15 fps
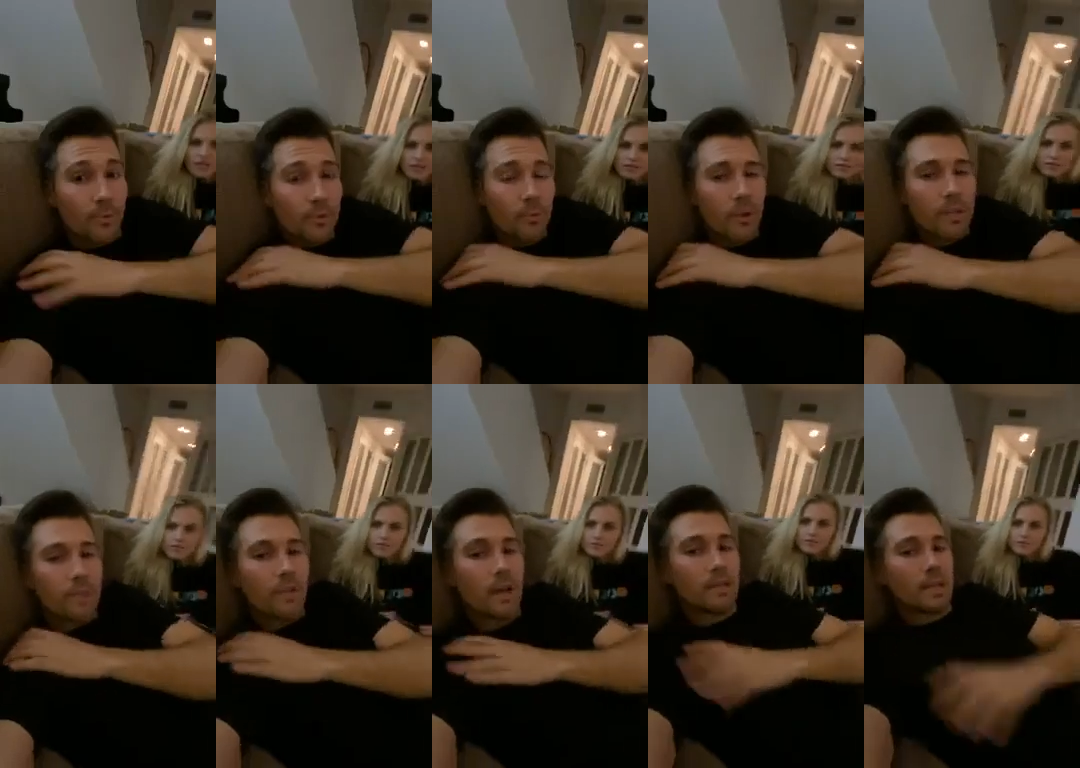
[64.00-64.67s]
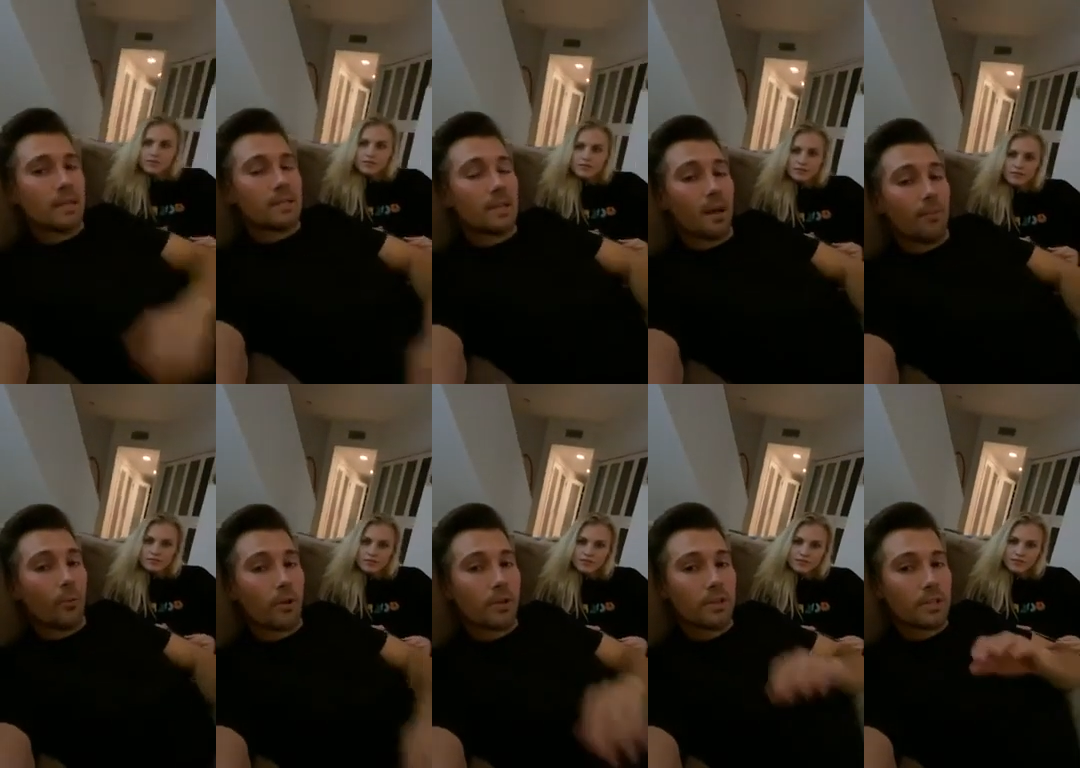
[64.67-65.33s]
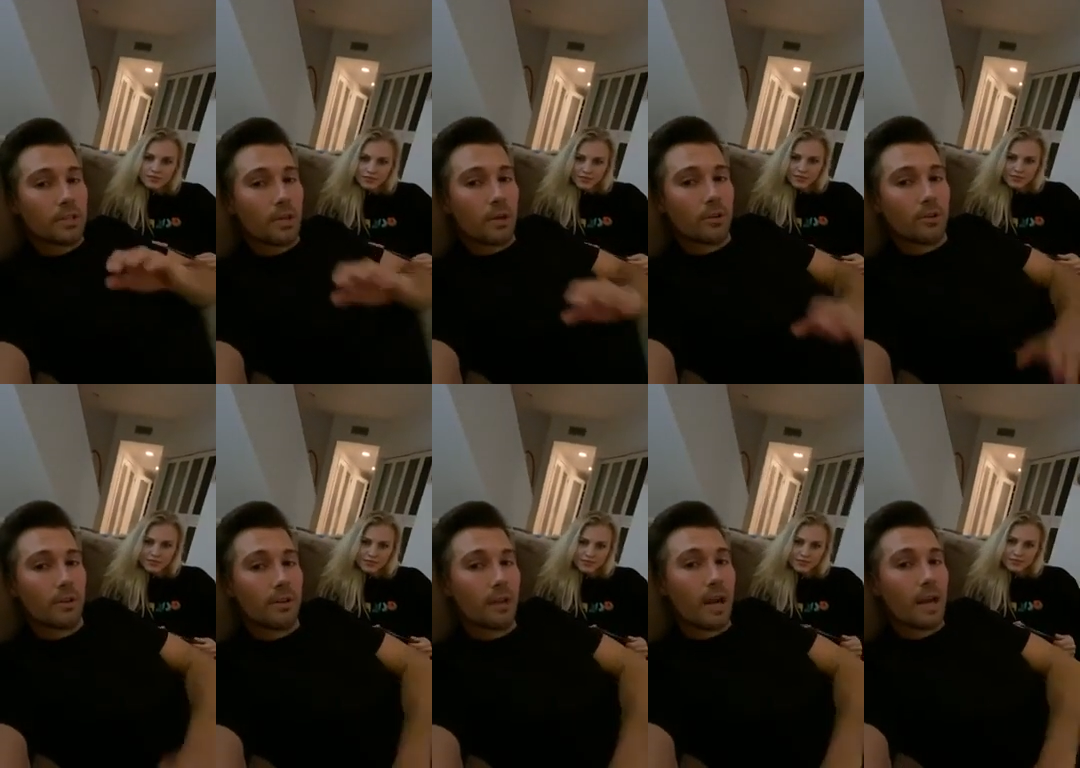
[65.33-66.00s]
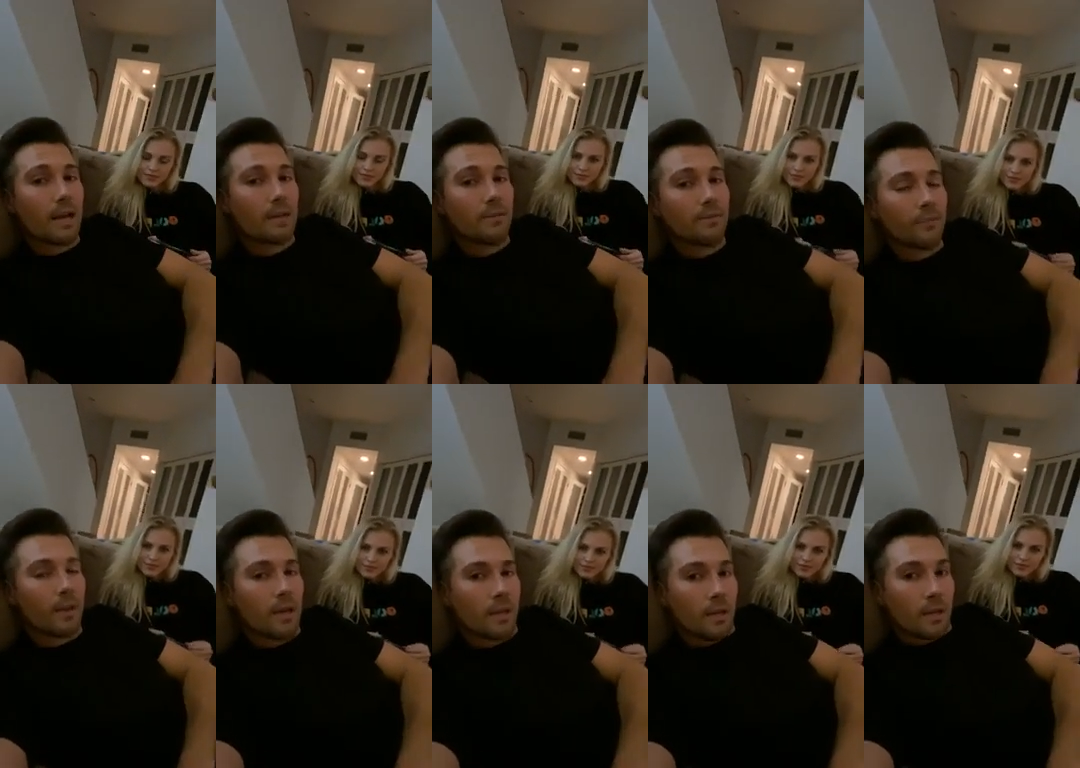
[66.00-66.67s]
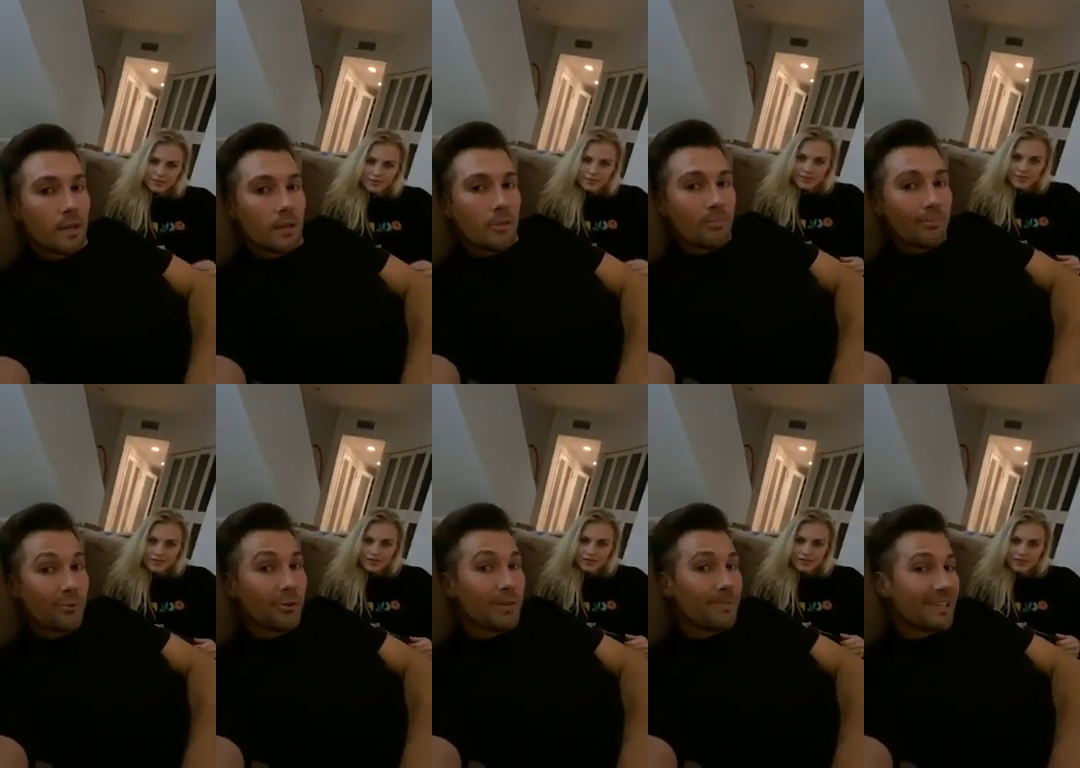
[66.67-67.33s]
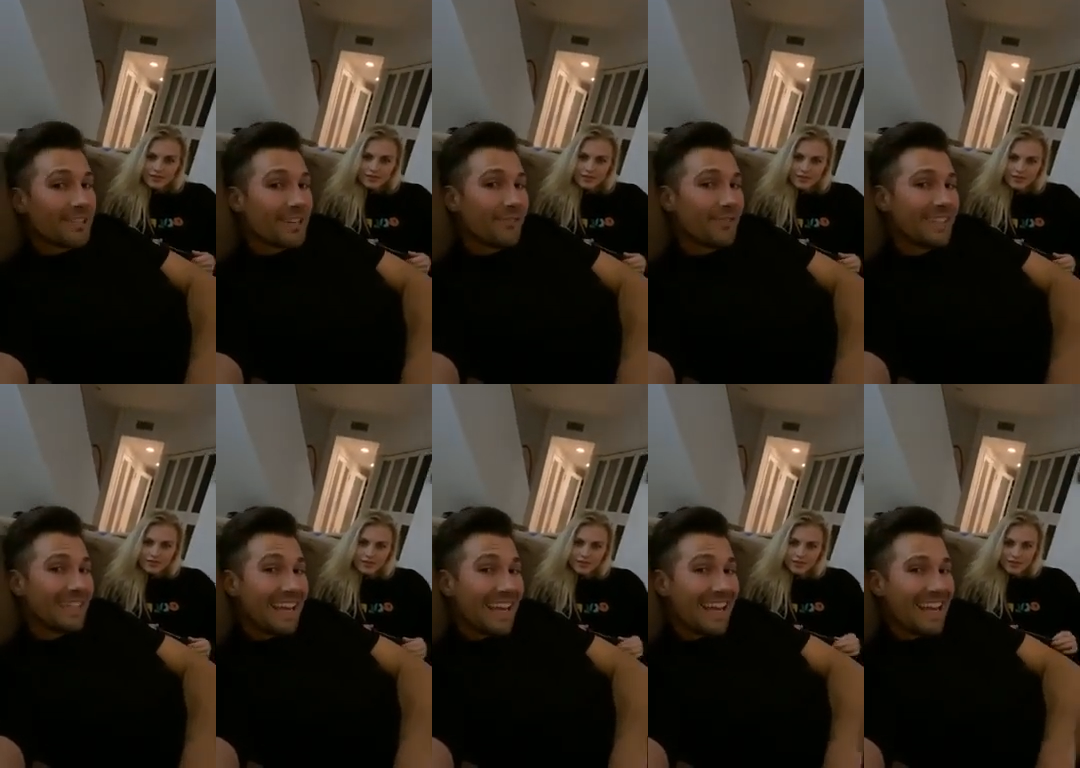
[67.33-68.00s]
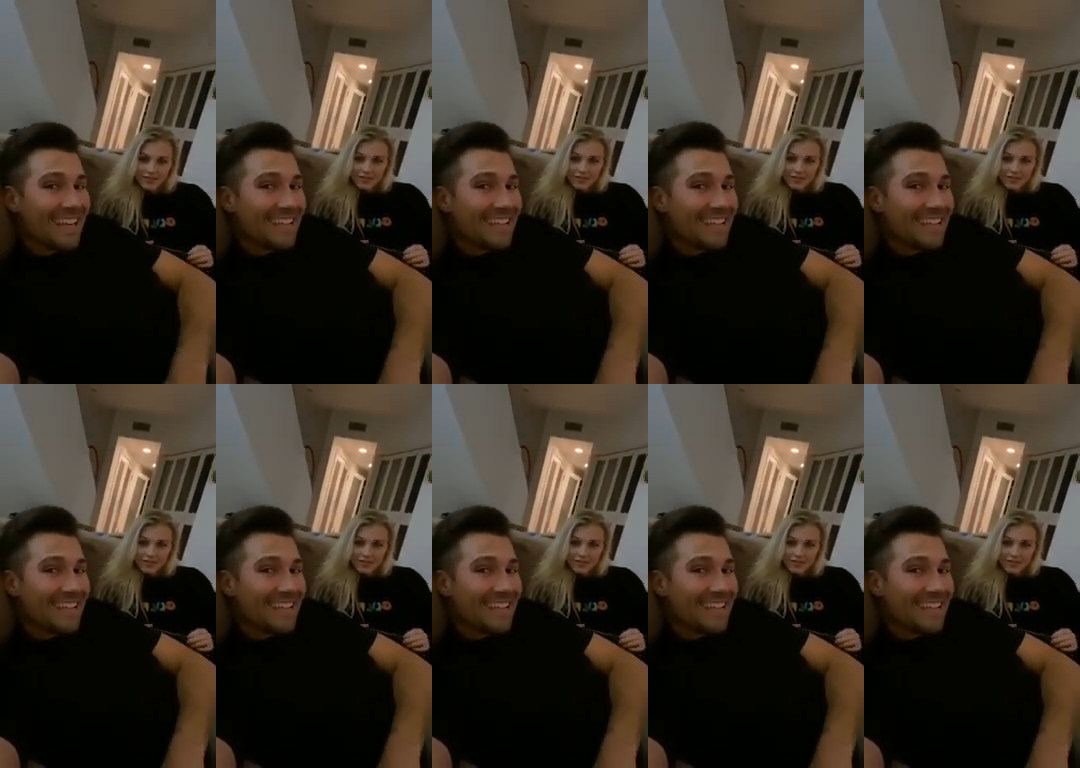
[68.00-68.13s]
want to give you guys a heads up. We're going to start going live pretty much every day.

───

Go to the line that contains "[64.00-64.67s]" and copy it and every line after it through the end of the entries, exactly, without the pictures.

[ANSWER]:
[64.00-64.67s]
[64.67-65.33s]
[65.33-66.00s]
[66.00-66.67s]
[66.67-67.33s]
[67.33-68.00s]
[68.00-68.13s]
want to give you guys a heads up. We're going to start going live pretty much every day.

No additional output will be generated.